**TASK TO COMPLETE:**
If an entry below holds a picture, leave the picture out and print the rest exactly.

**DATASET RECORDS:**
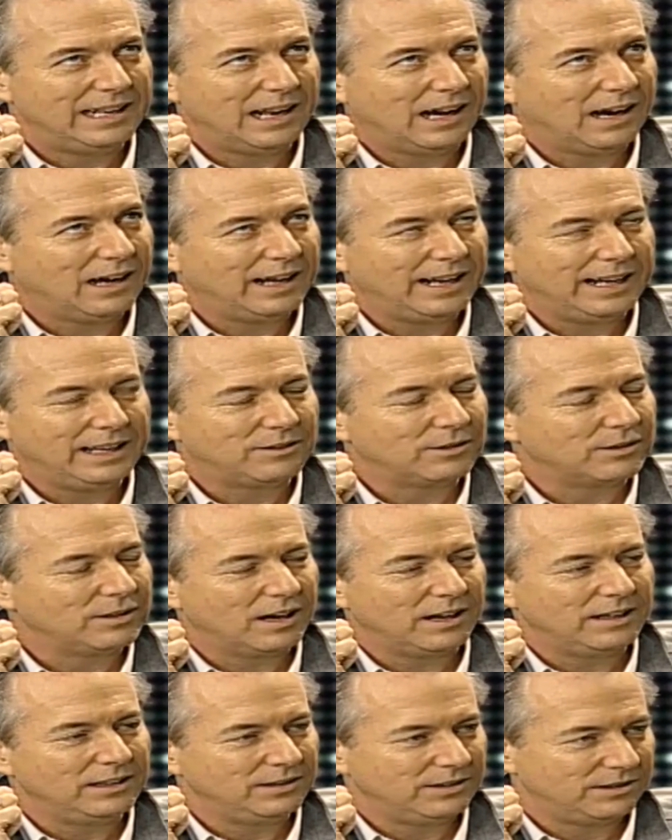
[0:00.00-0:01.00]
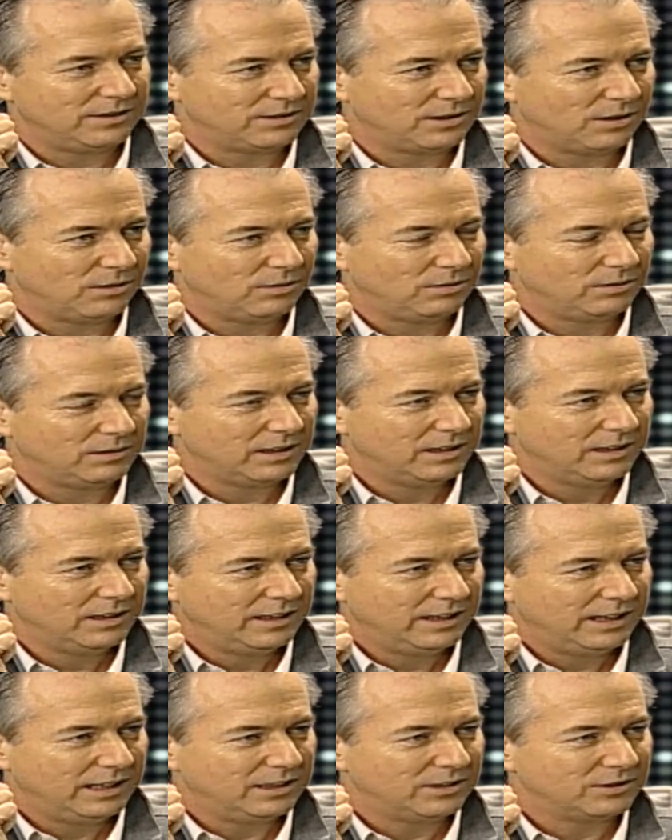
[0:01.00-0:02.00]
nine, eight or nine years old
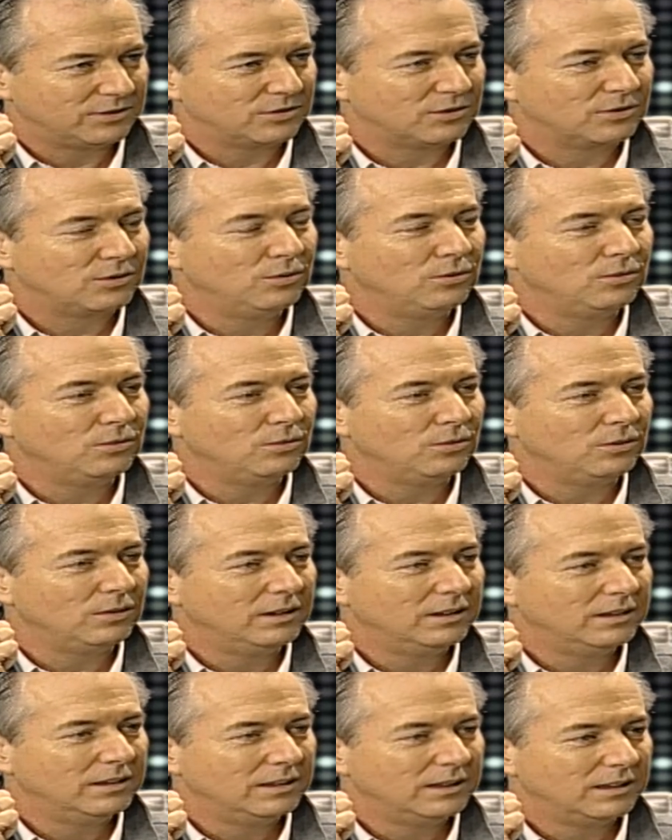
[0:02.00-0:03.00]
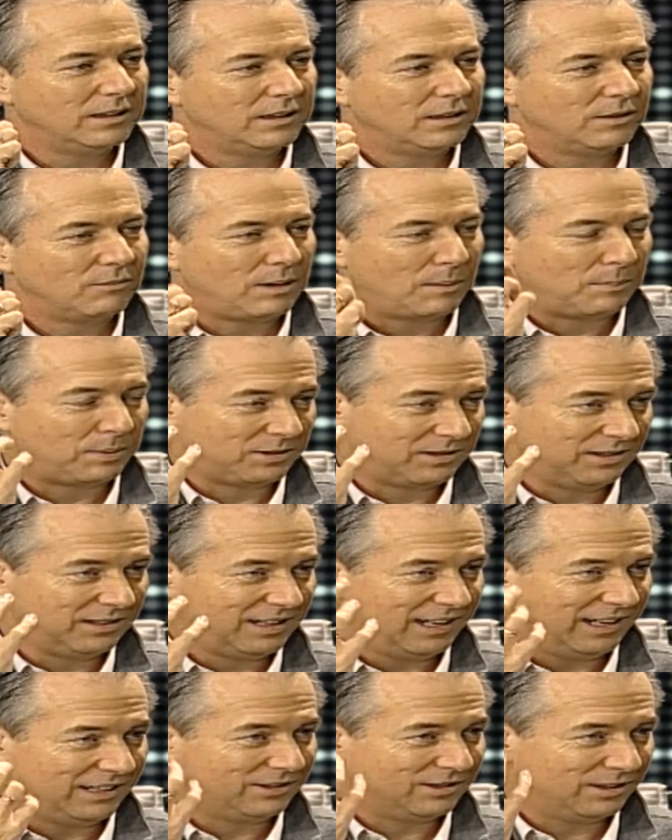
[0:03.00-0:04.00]
in a school
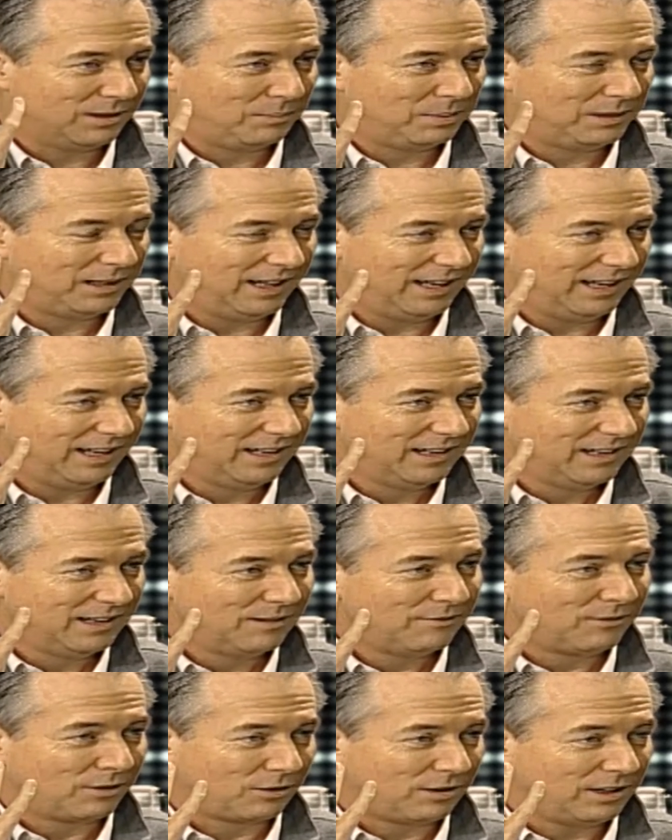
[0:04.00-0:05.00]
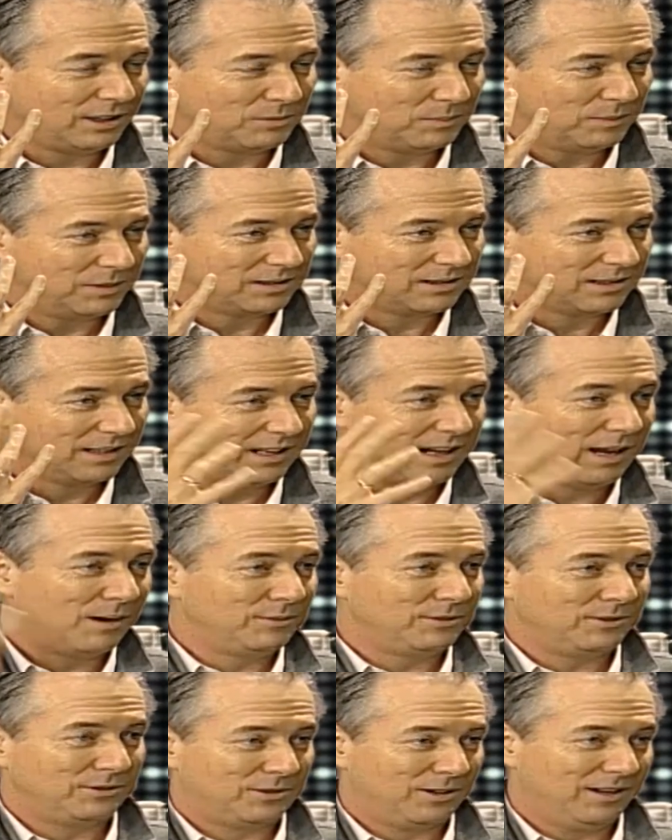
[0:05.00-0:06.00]
representation, a play for Christmas, and I
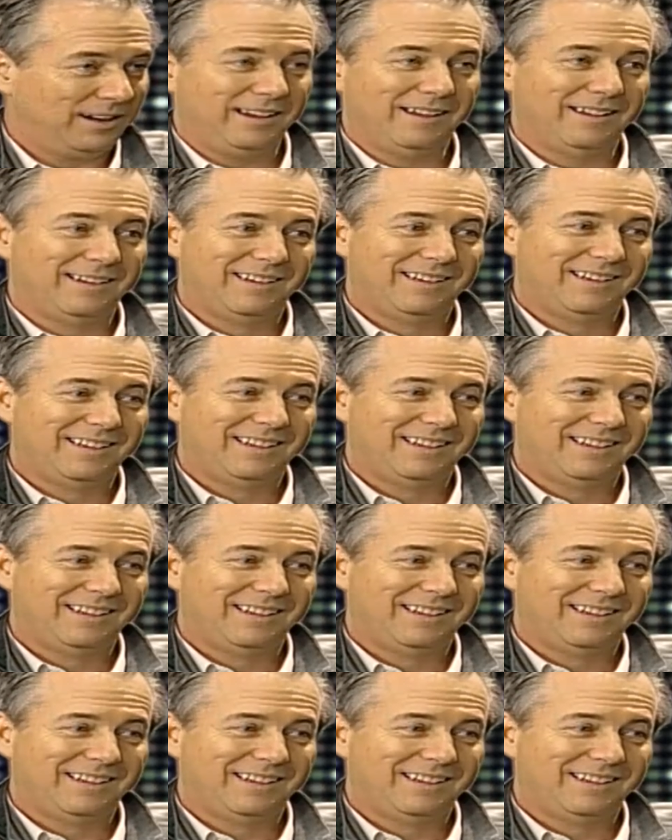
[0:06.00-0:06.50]
was a tree.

**EXERCISE OUTPUT:**
[0:00.00-0:01.00]
[0:01.00-0:02.00]
nine, eight or nine years old
[0:02.00-0:03.00]
[0:03.00-0:04.00]
in a school
[0:04.00-0:05.00]
[0:05.00-0:06.00]
representation, a play for Christmas, and I
[0:06.00-0:06.50]
was a tree.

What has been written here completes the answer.